■ **Stored data**
══════════════════════════════
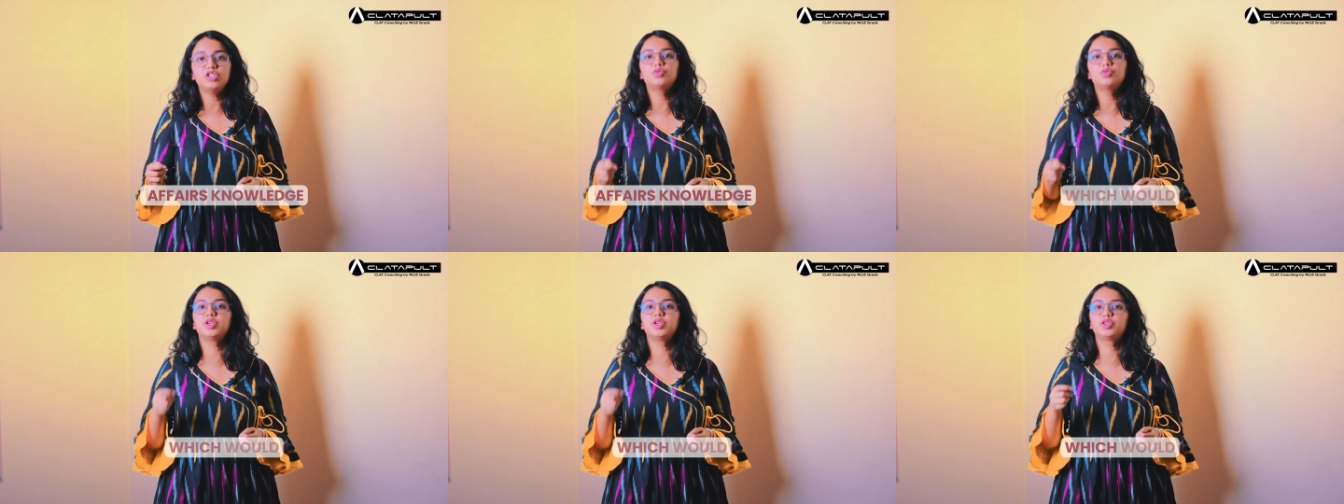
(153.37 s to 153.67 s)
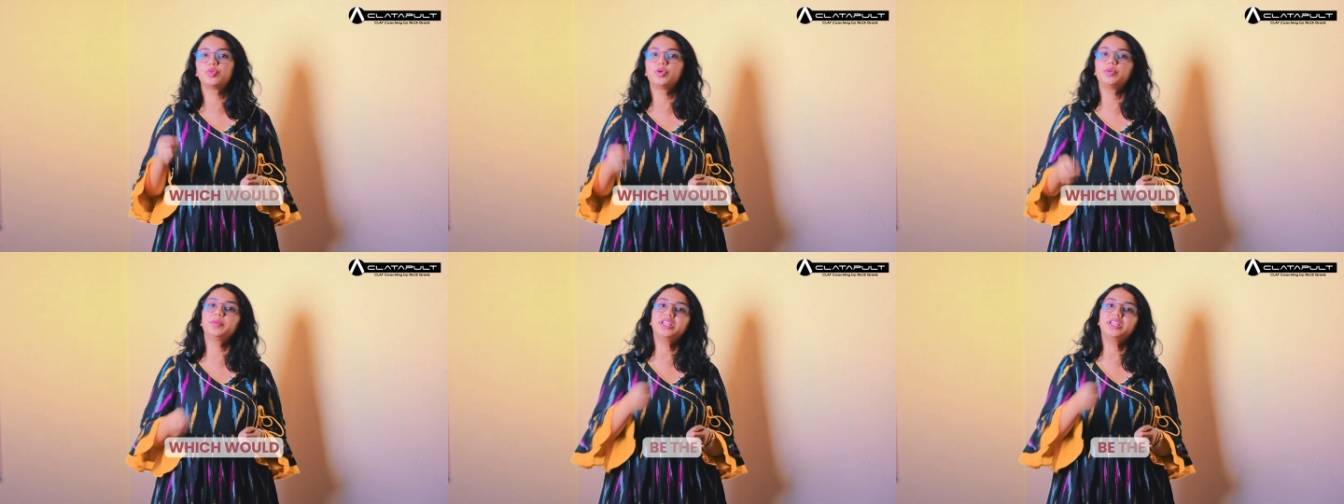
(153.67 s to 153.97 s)
which
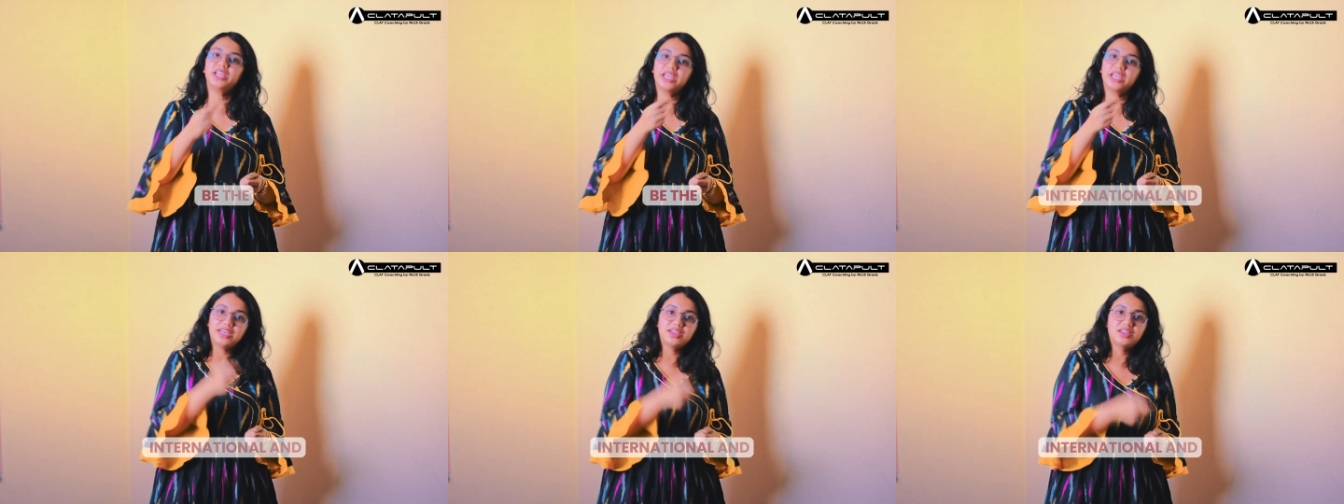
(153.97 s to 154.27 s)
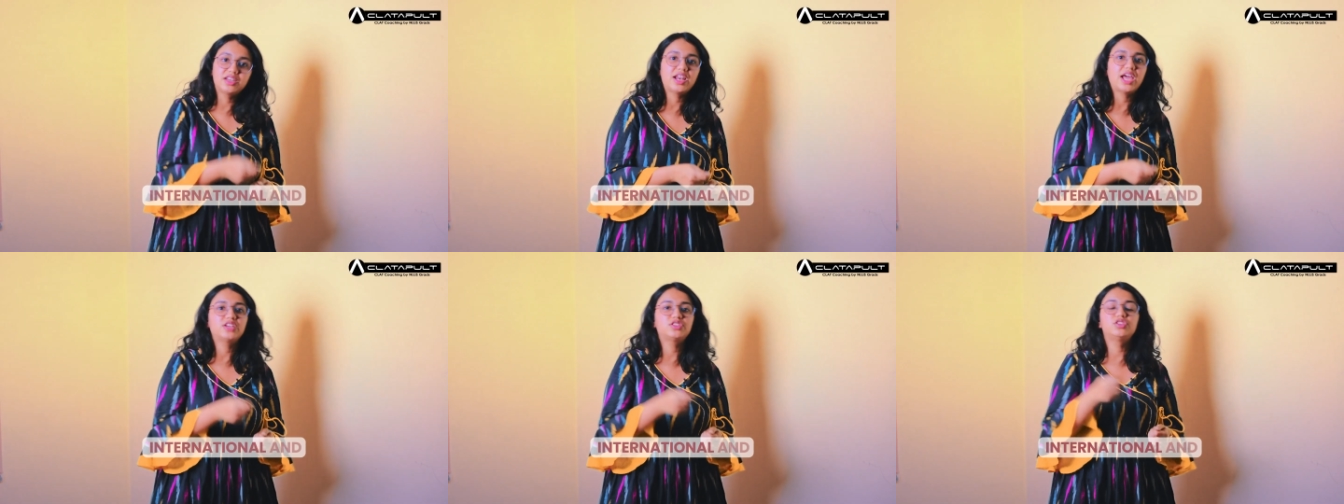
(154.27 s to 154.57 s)
would be the
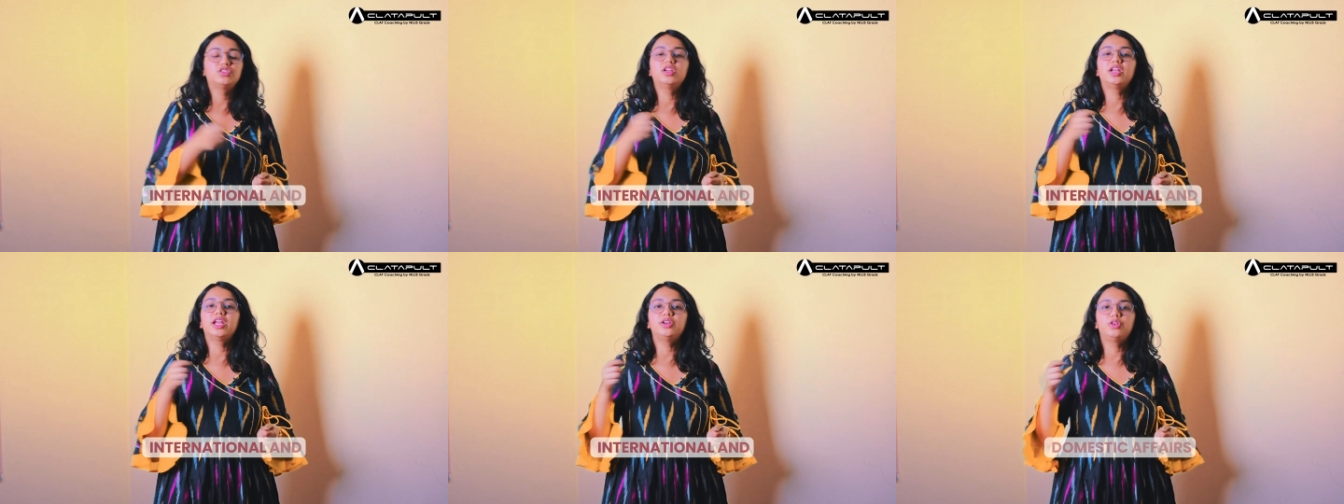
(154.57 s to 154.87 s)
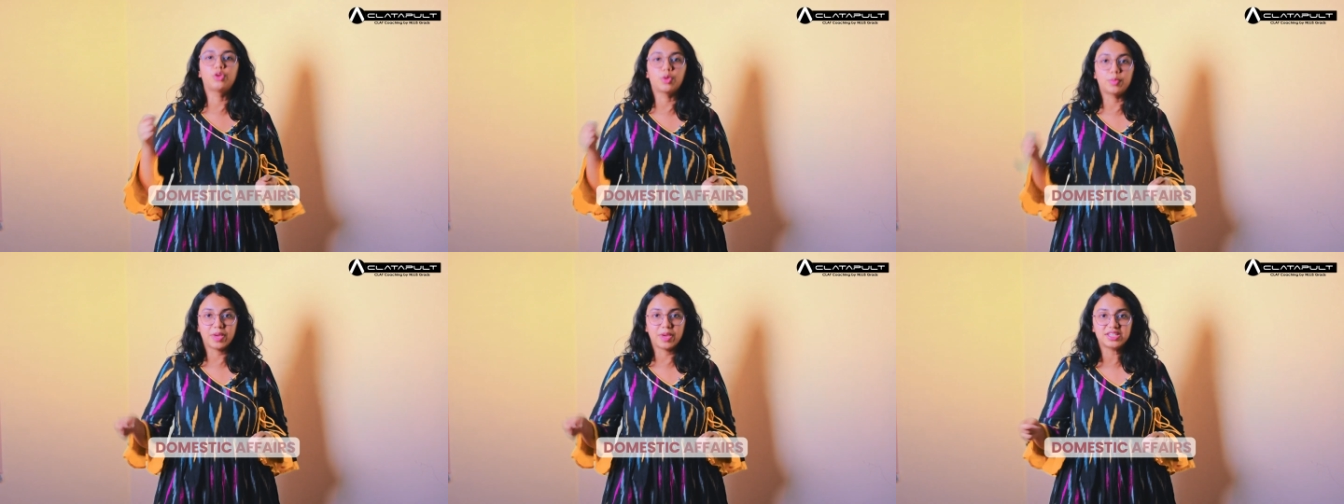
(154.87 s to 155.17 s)
international and
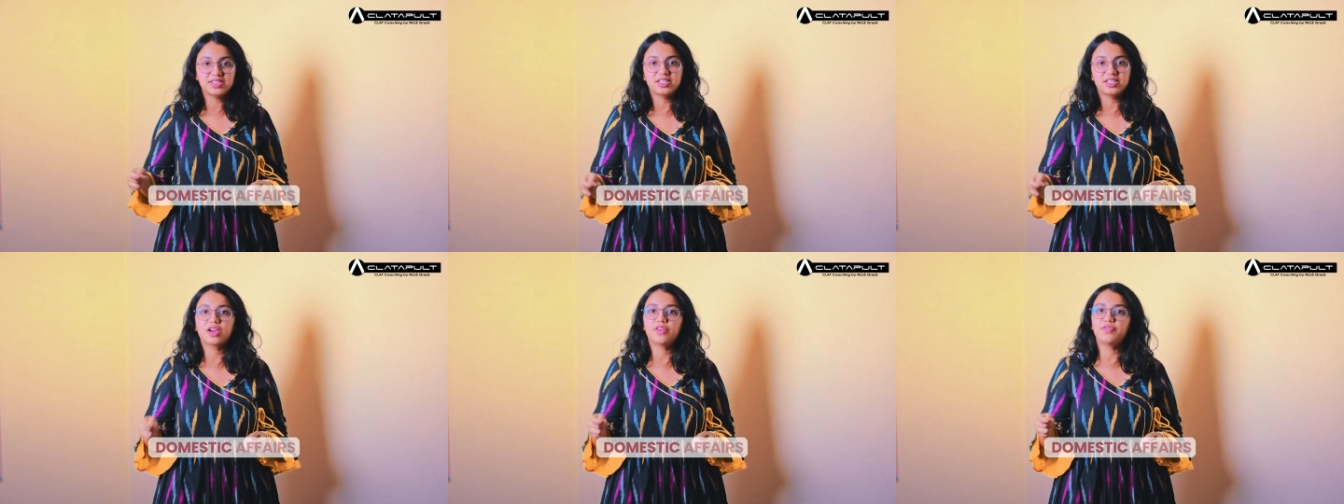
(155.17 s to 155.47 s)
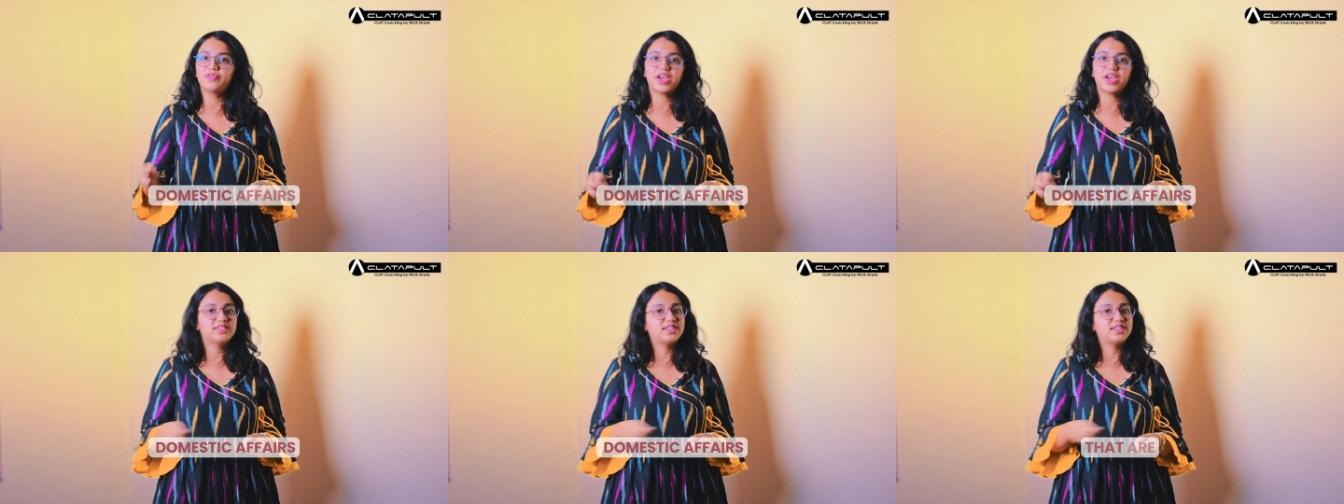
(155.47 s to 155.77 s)
domestic
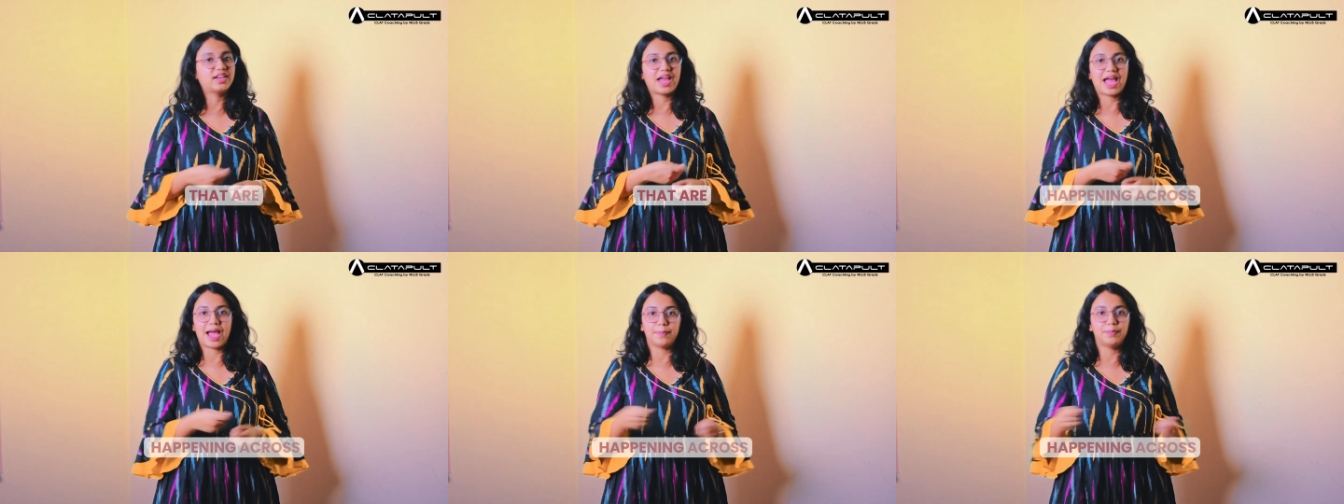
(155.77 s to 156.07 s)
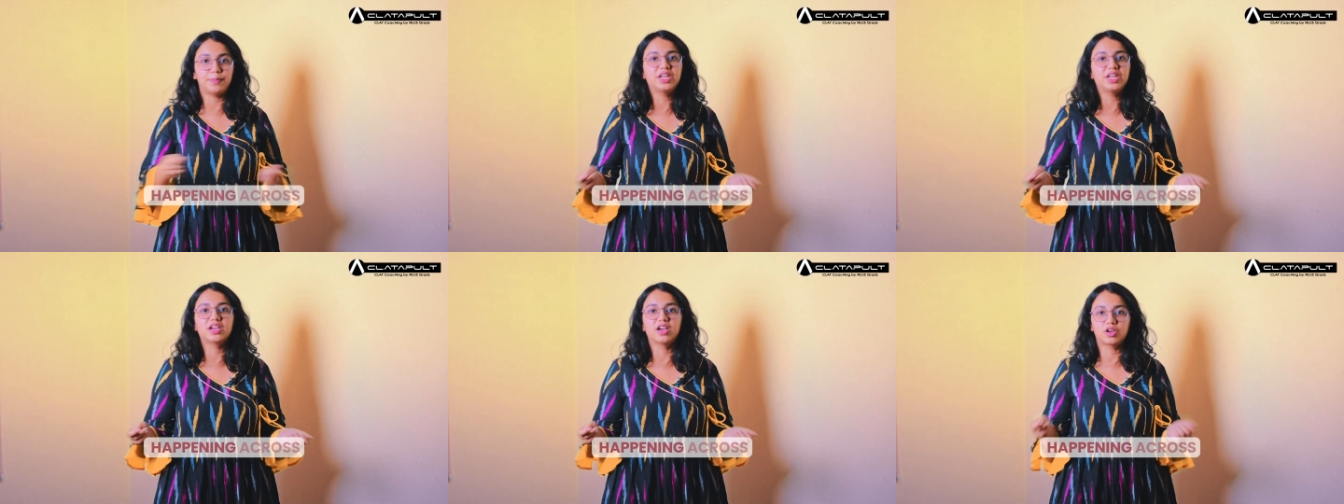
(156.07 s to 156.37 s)
affairs that are
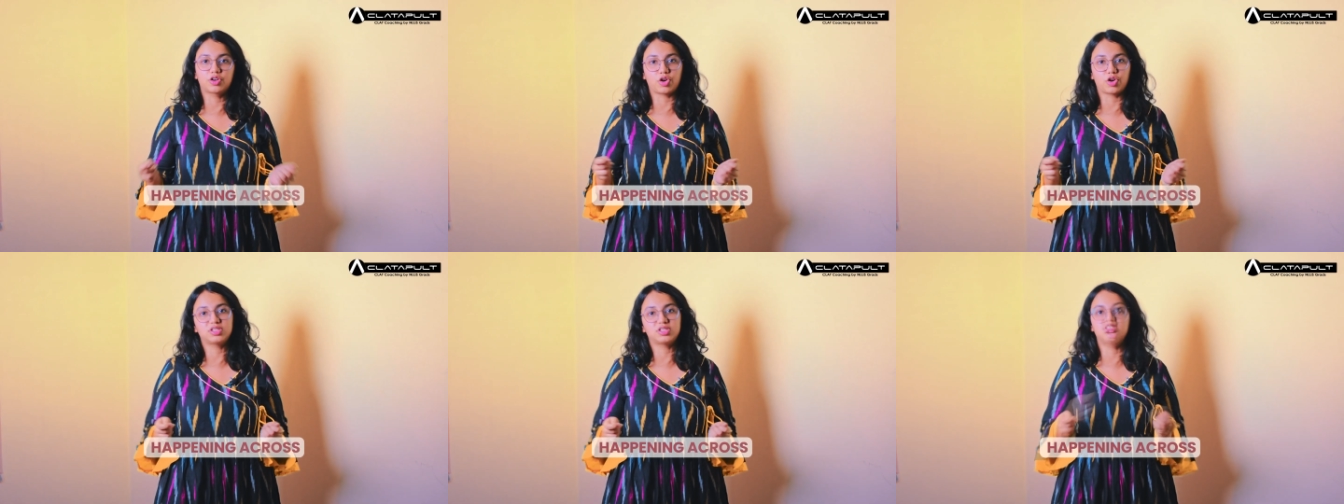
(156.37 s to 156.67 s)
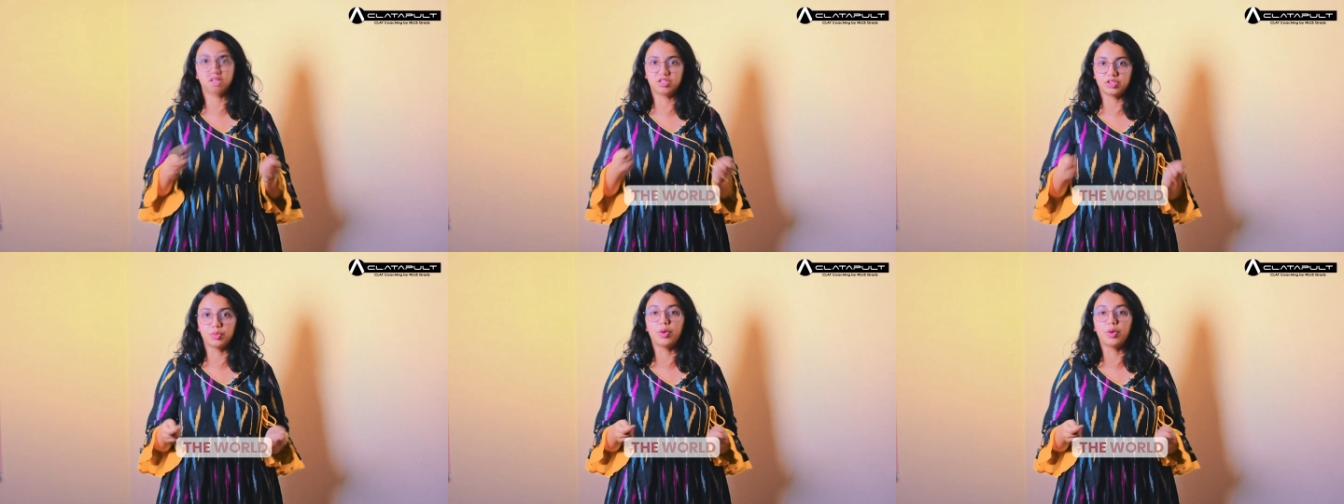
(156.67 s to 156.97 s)
happening across
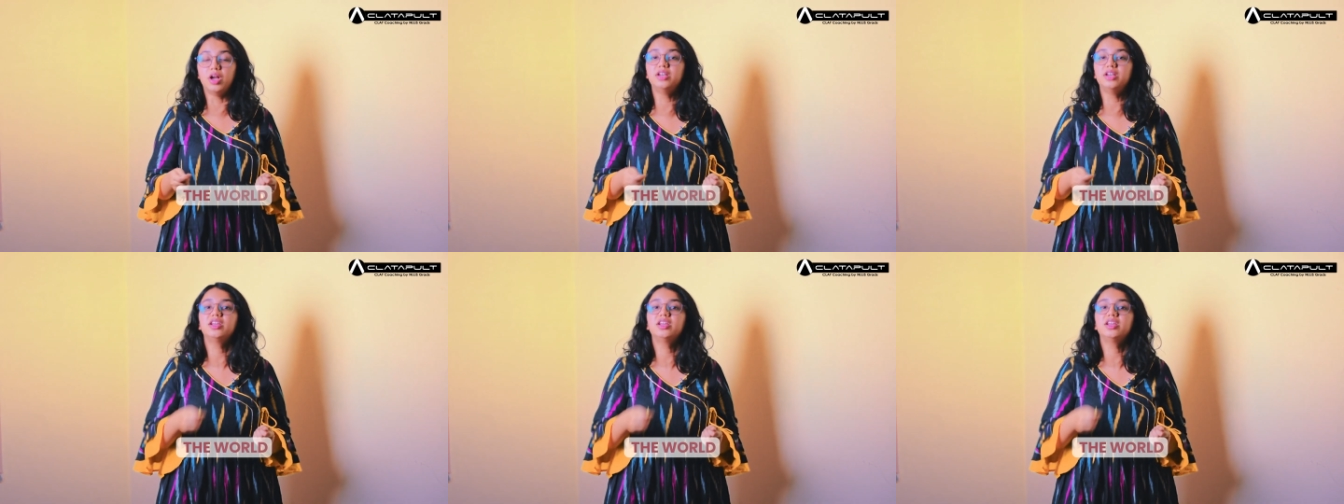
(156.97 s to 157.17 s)
the world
══════════════════════════════
■ **Directions**
Reproduce every entry word for word, but skip any pictures.

■ **Task output**
(153.37 s to 153.67 s)
(153.67 s to 153.97 s)
which
(153.97 s to 154.27 s)
(154.27 s to 154.57 s)
would be the
(154.57 s to 154.87 s)
(154.87 s to 155.17 s)
international and
(155.17 s to 155.47 s)
(155.47 s to 155.77 s)
domestic
(155.77 s to 156.07 s)
(156.07 s to 156.37 s)
affairs that are
(156.37 s to 156.67 s)
(156.67 s to 156.97 s)
happening across
(156.97 s to 157.17 s)
the world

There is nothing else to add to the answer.